Which is why I spoke of scale. Because sometimes, it comes down to prioritization.

Preservation's Intent, absent of context would mandate that both an allomancer and a person committed to killing them should be preserved. But the problem is, Preservation does not have the power to make that happen. Because the Shards are not gods. They are god-like figures of enormous power, to such a degree that a distinction seems almost unnecessary, but it is necessary to make the distinction that for all their ability to influence cosmere events and figures through their power, knowledge and longevity....they can not control what sentient beings will actually DO, outside of specific contexts such as Ruin's ability to manipulate those who are spiked hemalurgically.

Back to the example of the allomancer and the person committed to killing them for whatever reason, at all costs...ideally, Preservation would probably want both lives preserved. But if that can't happen in the long run because the one person is absolutely obsessed of their own free will with killing the allomancer for some personal reason, no matter how many times the allomancer is preserved or finds a means to survive their opponent's attempts on their life, ultimately that conflict will only ever end when one of the two is dead.

So if Preservation can't preserve both lives, not because of his Intent but because his Intent simply can not supersede the free will of this person and make them choose not to want to kill the allomancer because that's not what he is and that's not how free will works....if only one life can be preserved and a choice has to be made....would it make Preservation a hypocrite if he aided or enabled the allomancer in killing their pursuer, preserving their life at the cost of another?

Or could it be argued, that in the context of scale and the extremely long view the Shards take of things due to their own expanded awareness and longevity....that in Preservation's eyes, this isn't remotely a conflict of Interest, because his concern is the long view, the MOST life being preserved in the long run, given that total preservation of all life everywhere is impossible. After all, if two people are locked in a life and death struggle from which only one can survive...who is less likely to contribute to the overall preservation of life after that struggle is won...the allomancer who only killed in self-defense, or the person who initiated that struggle by trying to kill the allomancer?

And this of course is essentially exactly what did happen on Scadrial. The events Preservation himself deliberately set in motion to ultimately defeat Ruin and preserve as much life on Scadrial as he could in the long run, these events were extremely far-reaching in their ripple effects.

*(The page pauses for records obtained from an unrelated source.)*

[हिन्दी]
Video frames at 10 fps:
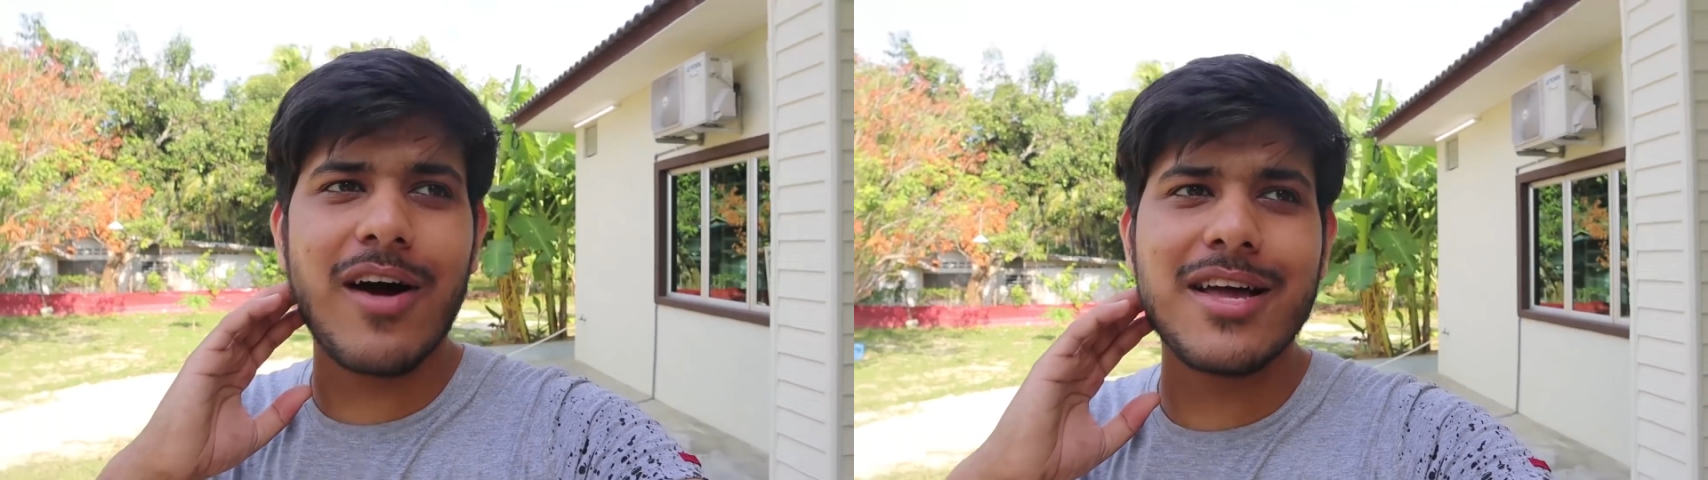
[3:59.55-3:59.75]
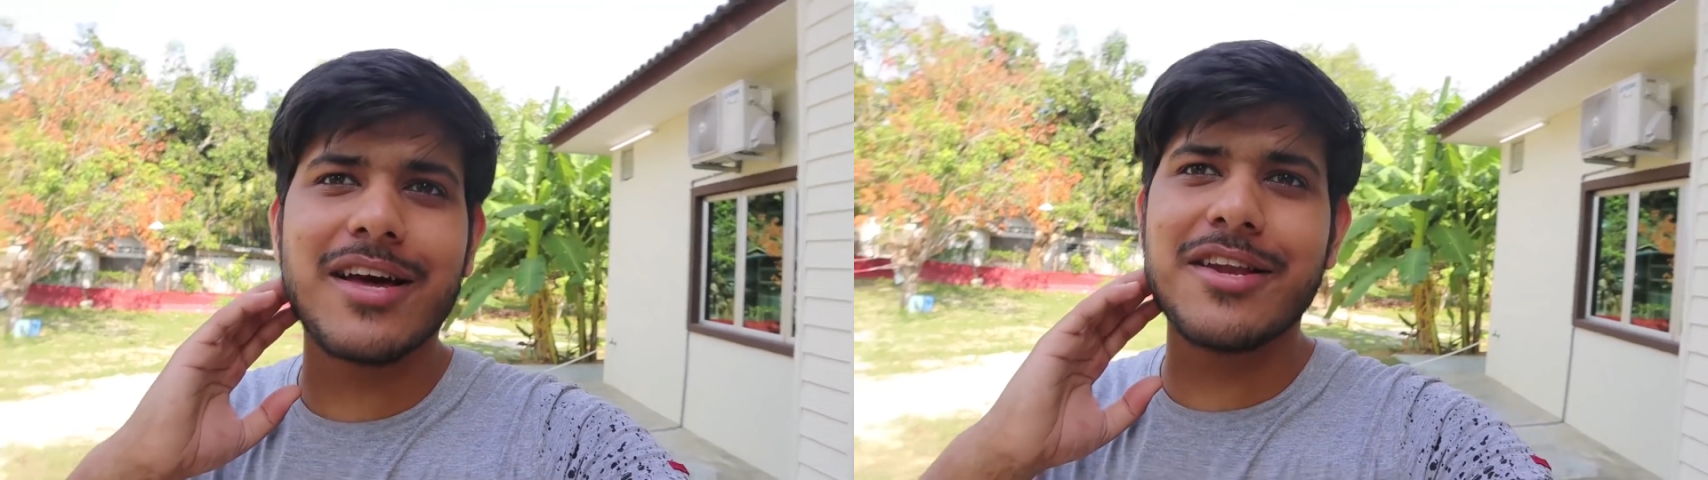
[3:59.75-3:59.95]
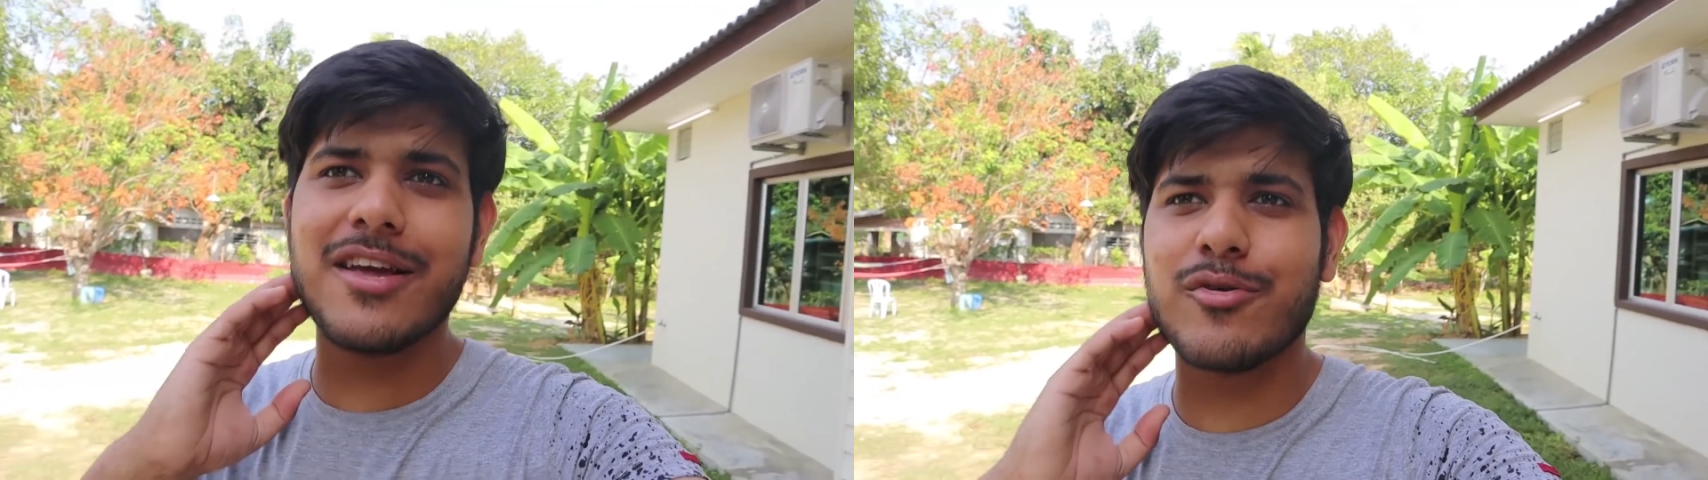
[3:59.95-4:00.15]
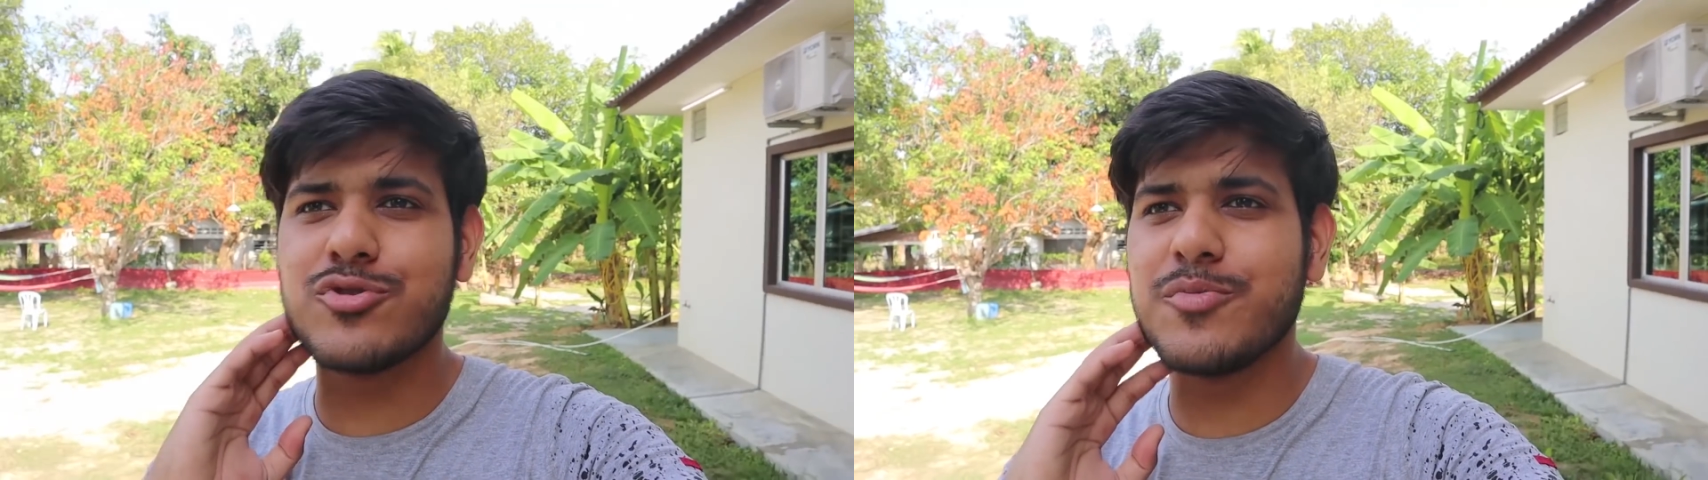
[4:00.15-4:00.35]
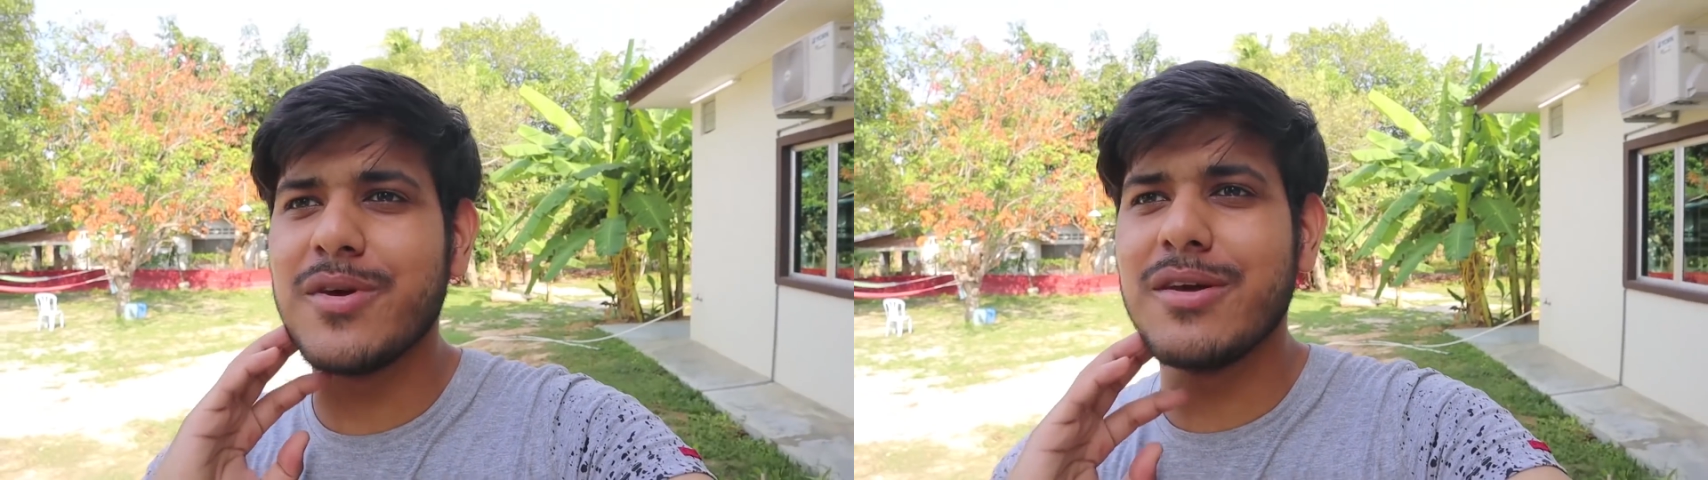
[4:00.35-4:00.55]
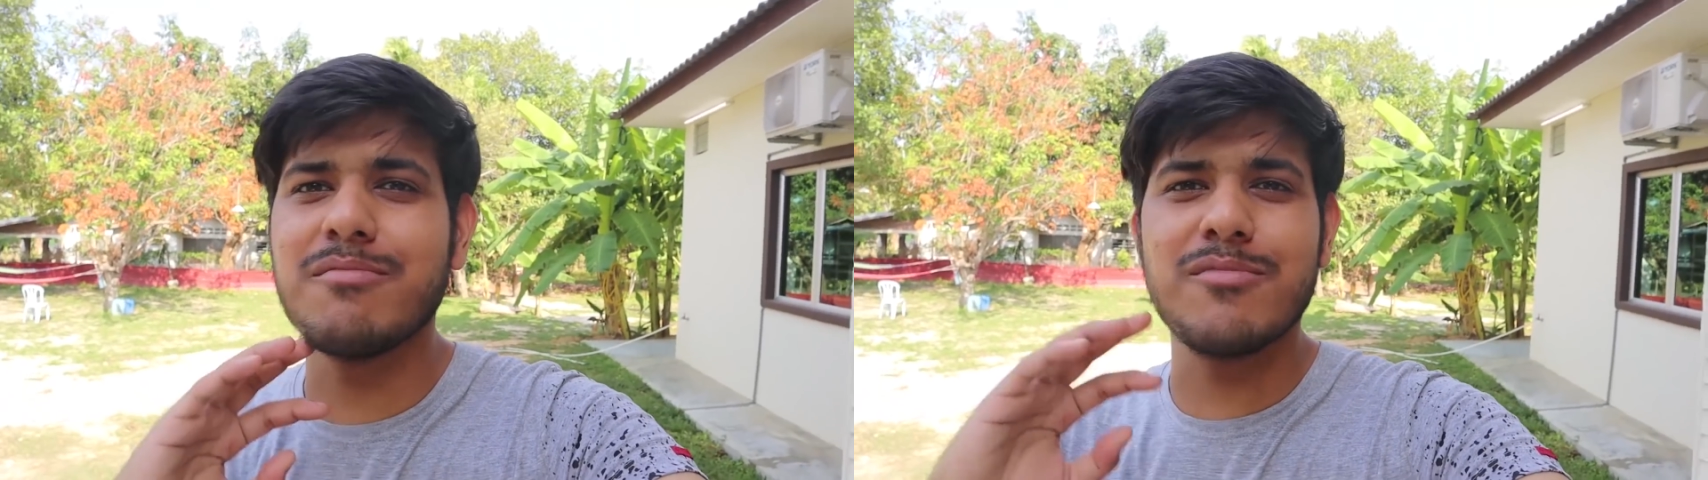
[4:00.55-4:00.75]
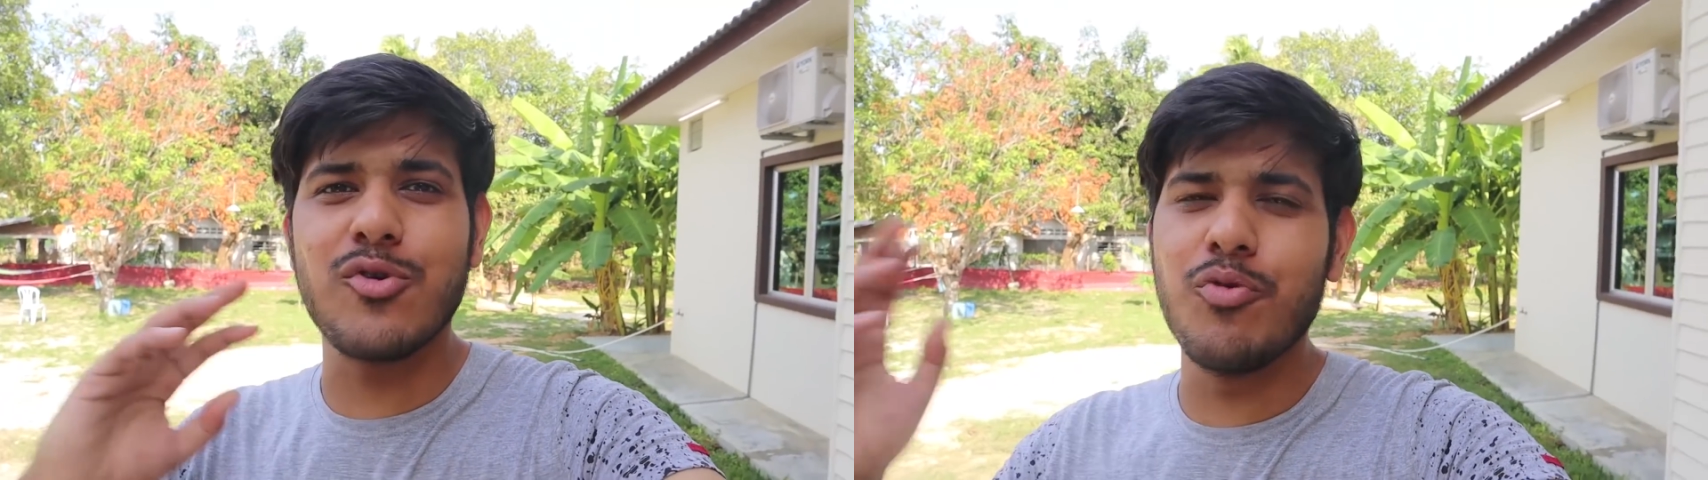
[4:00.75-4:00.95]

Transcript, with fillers: फ़ायदा नहीं है कुछ भी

People absolutely died over the course of Scadrial's history as a result of situations Preservation manipulated to enact his longterm plan to stop Ruin...he may not have killed them himself, but he set things in motion, his hand created situations that led to deaths that would almost certainly not have happened if his hand hadn't been present.

And Preservation could do all that, despite his Intent, despite the fact that he shouldn't be able to act in a way that gets people killed given that this is the exact opposite of his Intent....because his Intent doesn't exist in any meaningful way without context. And with context, a life can be ended in order to preserve someone else's. Many lives can be lost in the preservation of many more. The Shards are not gods, no, but they are god-like enough that they view things on a macro scale that means individual lives in the here and now must always be weighed against the bigger picture, which for some Shards like Preservation, include a knowledge of the future.

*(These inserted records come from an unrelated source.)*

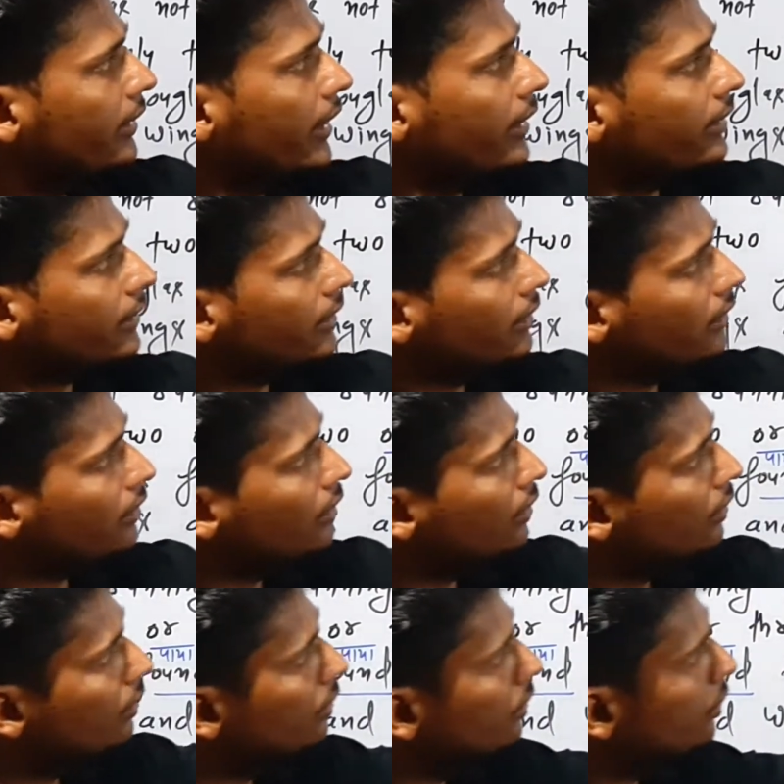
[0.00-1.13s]
डेट की
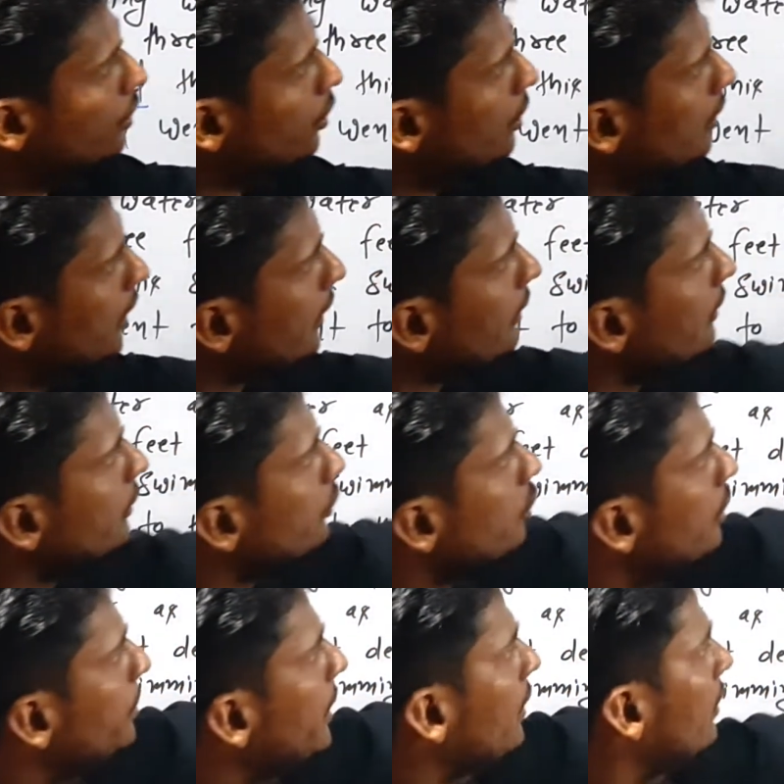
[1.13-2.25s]
टू लर्न
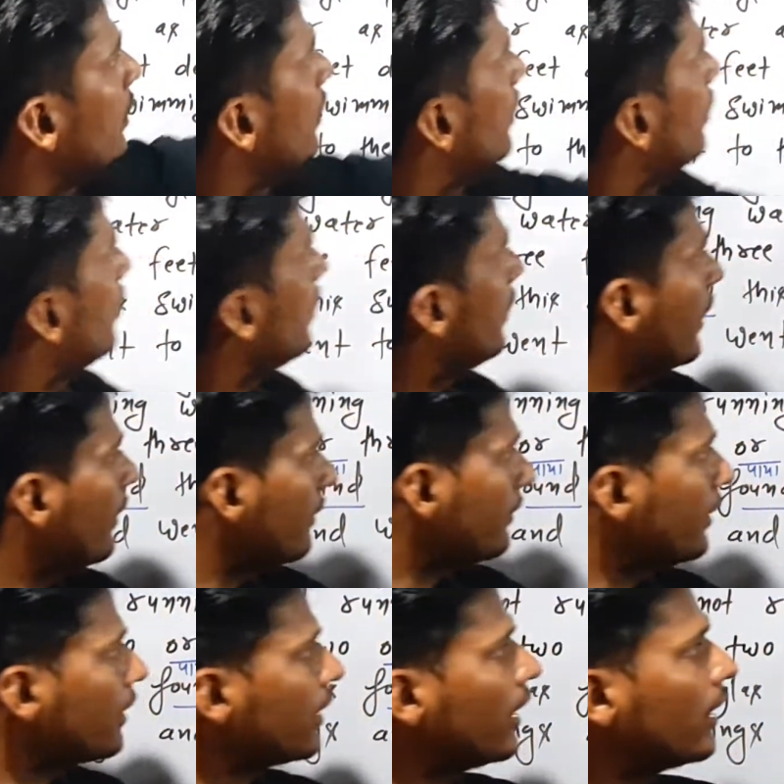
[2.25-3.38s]
स्विमिंग डगलस
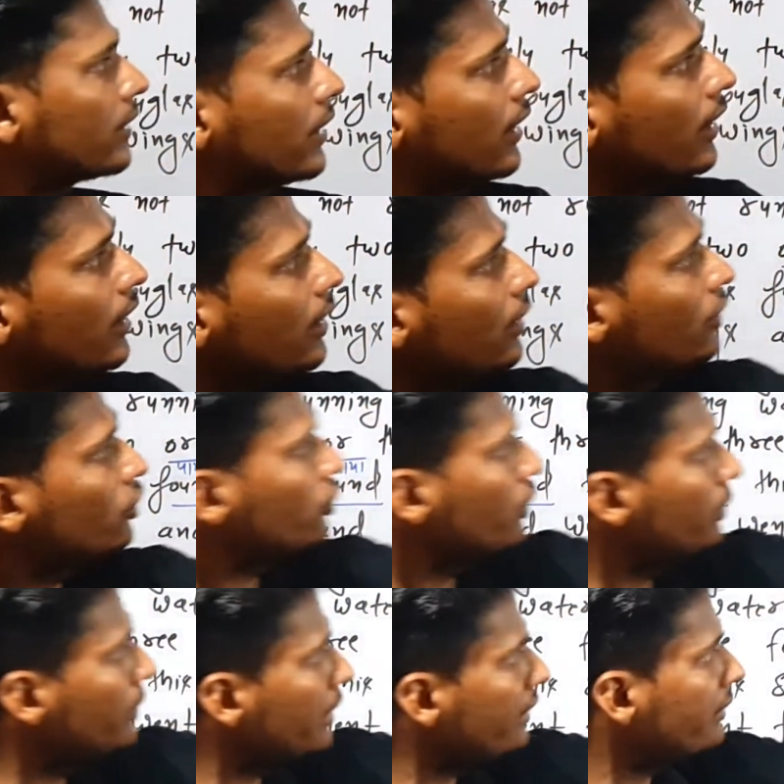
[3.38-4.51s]
ने कहा था
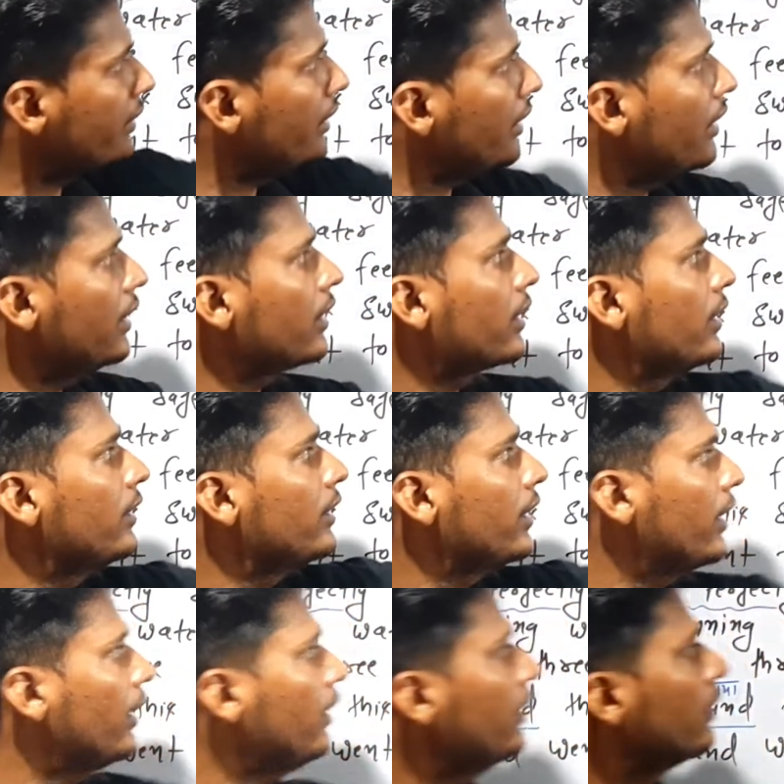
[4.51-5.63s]
स्विमिंग सीखने के
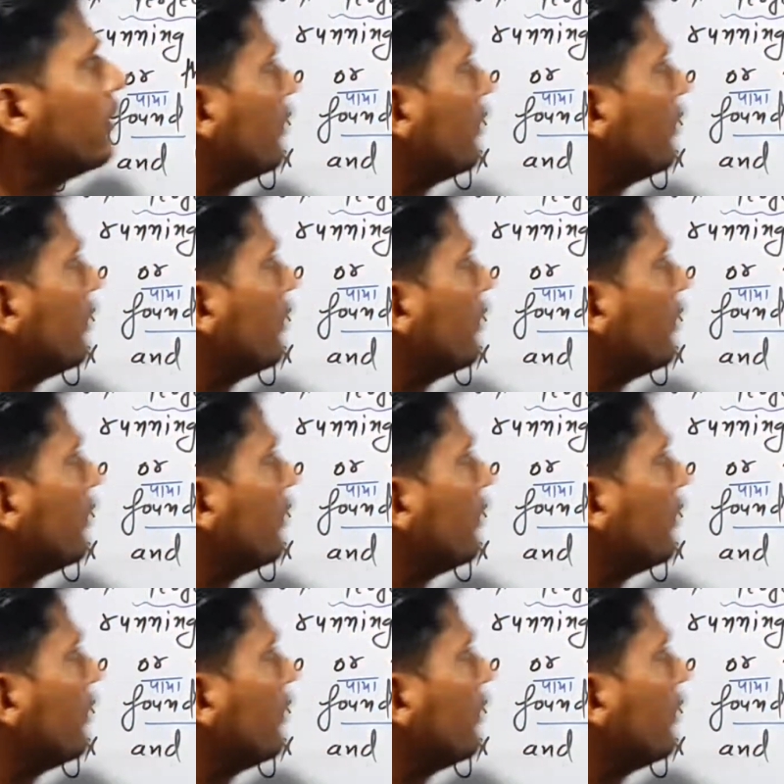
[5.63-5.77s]
लिए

Which brings me back to Autonomy. Does it make sense according to the dictionary definition of the word that a Shard with the Intent of Autonomy would attack innocent humans on another planet who have done nothing to her or her people directly? No, not really. But in the context of a nearly immortal Shard with an awareness of an entire galaxy and countless millennia of history, a Shard which has an Intent that shapes her actions but also has the ability to prioritize how and where she applies that Intent and whose Autonomy is most critical in her opinion, just as Preservation was able to prioritize what lives he focused on preserving most in the long run....

Then there's endless possibilities for why Autonomy might be attacking Scadrial. Maybe she has future sight and is staving off a future threat to her people. Maybe she considers Taldain so much 'hers' that she views the Shardworlds of all other Shards as similarly entwined and thus doesn't distinguish between Harmony and 'his' people, so if she views Harmony as a threat, by extension his people are a threat as well. Maybe she considers her actions in the present a necessary evil to 'free' Scadrial of Harmony's influence in the long run. Maybe she's the least influenced of all the Shards by her Intent because she interprets it as everyone being able to do as they wish of their own agency, and thus she sees no reason she can't act however she pleases because she knows like all the other Shards, no matter how much influence she wields she isn't actually impinging on anyone's Autonomy to make their own choices based on whatever information or resources they have.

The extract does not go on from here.